### Items listed in a dataset

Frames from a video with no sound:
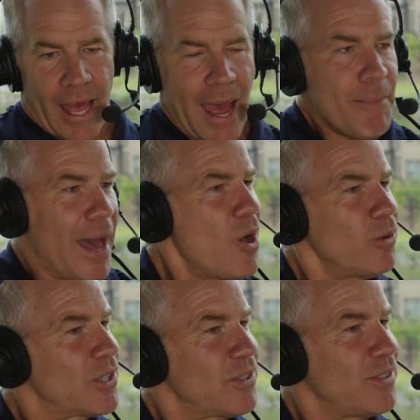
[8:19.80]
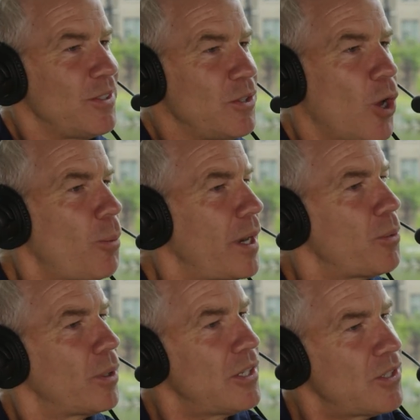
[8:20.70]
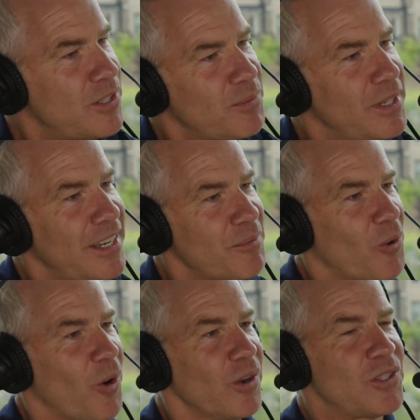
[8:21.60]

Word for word: I'm out. Nobody will listen to me anymore.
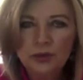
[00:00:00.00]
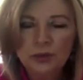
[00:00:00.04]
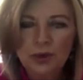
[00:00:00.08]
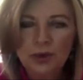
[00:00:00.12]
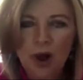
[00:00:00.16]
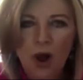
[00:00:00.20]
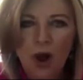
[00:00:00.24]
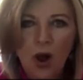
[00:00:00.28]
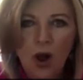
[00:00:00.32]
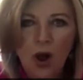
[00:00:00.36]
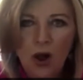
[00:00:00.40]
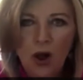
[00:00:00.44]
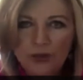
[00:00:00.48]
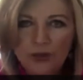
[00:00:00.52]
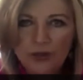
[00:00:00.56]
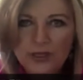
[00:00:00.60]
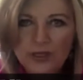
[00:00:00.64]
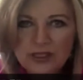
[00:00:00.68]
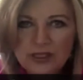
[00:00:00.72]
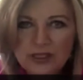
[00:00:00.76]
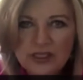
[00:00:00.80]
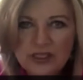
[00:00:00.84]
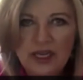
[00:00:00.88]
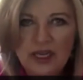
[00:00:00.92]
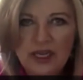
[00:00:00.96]
all the
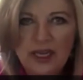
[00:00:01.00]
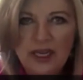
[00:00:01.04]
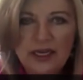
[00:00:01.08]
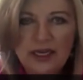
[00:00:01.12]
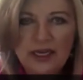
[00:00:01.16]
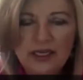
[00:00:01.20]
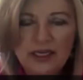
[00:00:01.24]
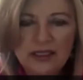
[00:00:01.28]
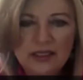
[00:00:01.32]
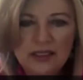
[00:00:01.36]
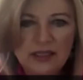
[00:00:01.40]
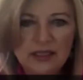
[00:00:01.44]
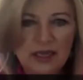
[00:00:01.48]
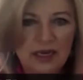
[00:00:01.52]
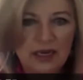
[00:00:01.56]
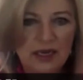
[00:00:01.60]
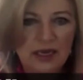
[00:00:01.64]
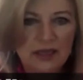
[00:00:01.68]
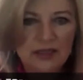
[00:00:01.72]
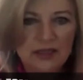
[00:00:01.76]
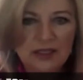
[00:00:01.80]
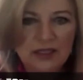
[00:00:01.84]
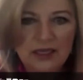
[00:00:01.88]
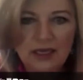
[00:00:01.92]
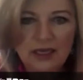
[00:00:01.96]
studies that I had
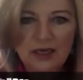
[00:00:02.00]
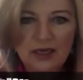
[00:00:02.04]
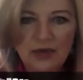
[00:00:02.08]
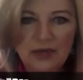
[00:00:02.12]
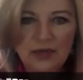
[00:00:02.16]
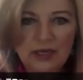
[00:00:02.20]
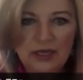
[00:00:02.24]
done on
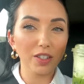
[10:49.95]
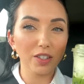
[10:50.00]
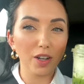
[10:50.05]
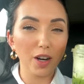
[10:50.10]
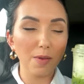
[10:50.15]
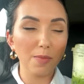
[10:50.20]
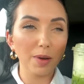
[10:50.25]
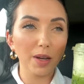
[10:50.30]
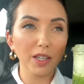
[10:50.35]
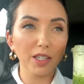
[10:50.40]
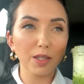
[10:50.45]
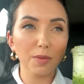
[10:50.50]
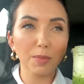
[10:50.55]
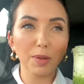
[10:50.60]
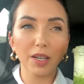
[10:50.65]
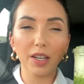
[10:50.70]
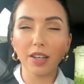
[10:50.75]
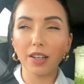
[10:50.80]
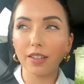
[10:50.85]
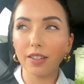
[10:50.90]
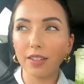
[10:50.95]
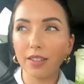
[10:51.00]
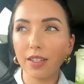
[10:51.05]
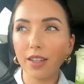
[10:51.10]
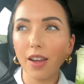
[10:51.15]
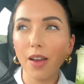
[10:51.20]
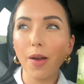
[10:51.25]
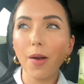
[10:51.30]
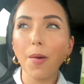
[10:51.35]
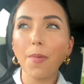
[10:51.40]
Starbucks because
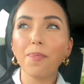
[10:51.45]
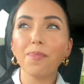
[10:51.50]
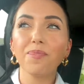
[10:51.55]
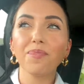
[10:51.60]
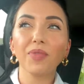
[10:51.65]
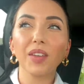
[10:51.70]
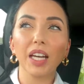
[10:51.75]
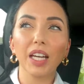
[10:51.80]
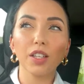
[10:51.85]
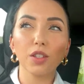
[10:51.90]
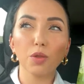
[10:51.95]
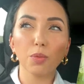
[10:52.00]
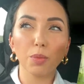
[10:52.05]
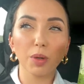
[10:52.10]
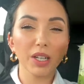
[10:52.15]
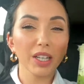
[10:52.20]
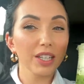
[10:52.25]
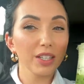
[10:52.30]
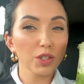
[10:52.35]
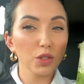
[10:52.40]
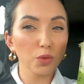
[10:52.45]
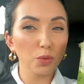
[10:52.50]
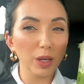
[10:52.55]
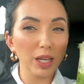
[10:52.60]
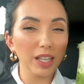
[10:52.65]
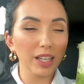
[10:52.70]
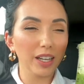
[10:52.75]
it's pretty sweet.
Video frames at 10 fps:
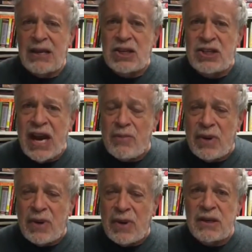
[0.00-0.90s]

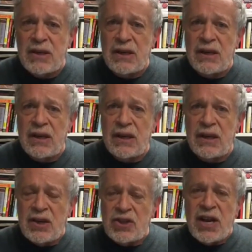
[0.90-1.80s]
statement
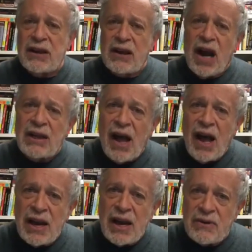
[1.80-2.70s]
saying that I
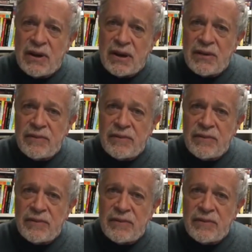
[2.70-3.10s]
lied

### EXERCISE DETAILS
From the records given above, reproduce all text exactly and exclude each picture.

### TASK RESPONSE
Frames from a video with no sound:
[8:19.80]
[8:20.70]
[8:21.60]

Word for word: I'm out. Nobody will listen to me anymore.
[00:00:00.00]
[00:00:00.04]
[00:00:00.08]
[00:00:00.12]
[00:00:00.16]
[00:00:00.20]
[00:00:00.24]
[00:00:00.28]
[00:00:00.32]
[00:00:00.36]
[00:00:00.40]
[00:00:00.44]
[00:00:00.48]
[00:00:00.52]
[00:00:00.56]
[00:00:00.60]
[00:00:00.64]
[00:00:00.68]
[00:00:00.72]
[00:00:00.76]
[00:00:00.80]
[00:00:00.84]
[00:00:00.88]
[00:00:00.92]
[00:00:00.96]
all the
[00:00:01.00]
[00:00:01.04]
[00:00:01.08]
[00:00:01.12]
[00:00:01.16]
[00:00:01.20]
[00:00:01.24]
[00:00:01.28]
[00:00:01.32]
[00:00:01.36]
[00:00:01.40]
[00:00:01.44]
[00:00:01.48]
[00:00:01.52]
[00:00:01.56]
[00:00:01.60]
[00:00:01.64]
[00:00:01.68]
[00:00:01.72]
[00:00:01.76]
[00:00:01.80]
[00:00:01.84]
[00:00:01.88]
[00:00:01.92]
[00:00:01.96]
studies that I had
[00:00:02.00]
[00:00:02.04]
[00:00:02.08]
[00:00:02.12]
[00:00:02.16]
[00:00:02.20]
[00:00:02.24]
done on
[10:49.95]
[10:50.00]
[10:50.05]
[10:50.10]
[10:50.15]
[10:50.20]
[10:50.25]
[10:50.30]
[10:50.35]
[10:50.40]
[10:50.45]
[10:50.50]
[10:50.55]
[10:50.60]
[10:50.65]
[10:50.70]
[10:50.75]
[10:50.80]
[10:50.85]
[10:50.90]
[10:50.95]
[10:51.00]
[10:51.05]
[10:51.10]
[10:51.15]
[10:51.20]
[10:51.25]
[10:51.30]
[10:51.35]
[10:51.40]
Starbucks because
[10:51.45]
[10:51.50]
[10:51.55]
[10:51.60]
[10:51.65]
[10:51.70]
[10:51.75]
[10:51.80]
[10:51.85]
[10:51.90]
[10:51.95]
[10:52.00]
[10:52.05]
[10:52.10]
[10:52.15]
[10:52.20]
[10:52.25]
[10:52.30]
[10:52.35]
[10:52.40]
[10:52.45]
[10:52.50]
[10:52.55]
[10:52.60]
[10:52.65]
[10:52.70]
[10:52.75]
it's pretty sweet.
Video frames at 10 fps:
[0.00-0.90s]

[0.90-1.80s]
statement
[1.80-2.70s]
saying that I
[2.70-3.10s]
lied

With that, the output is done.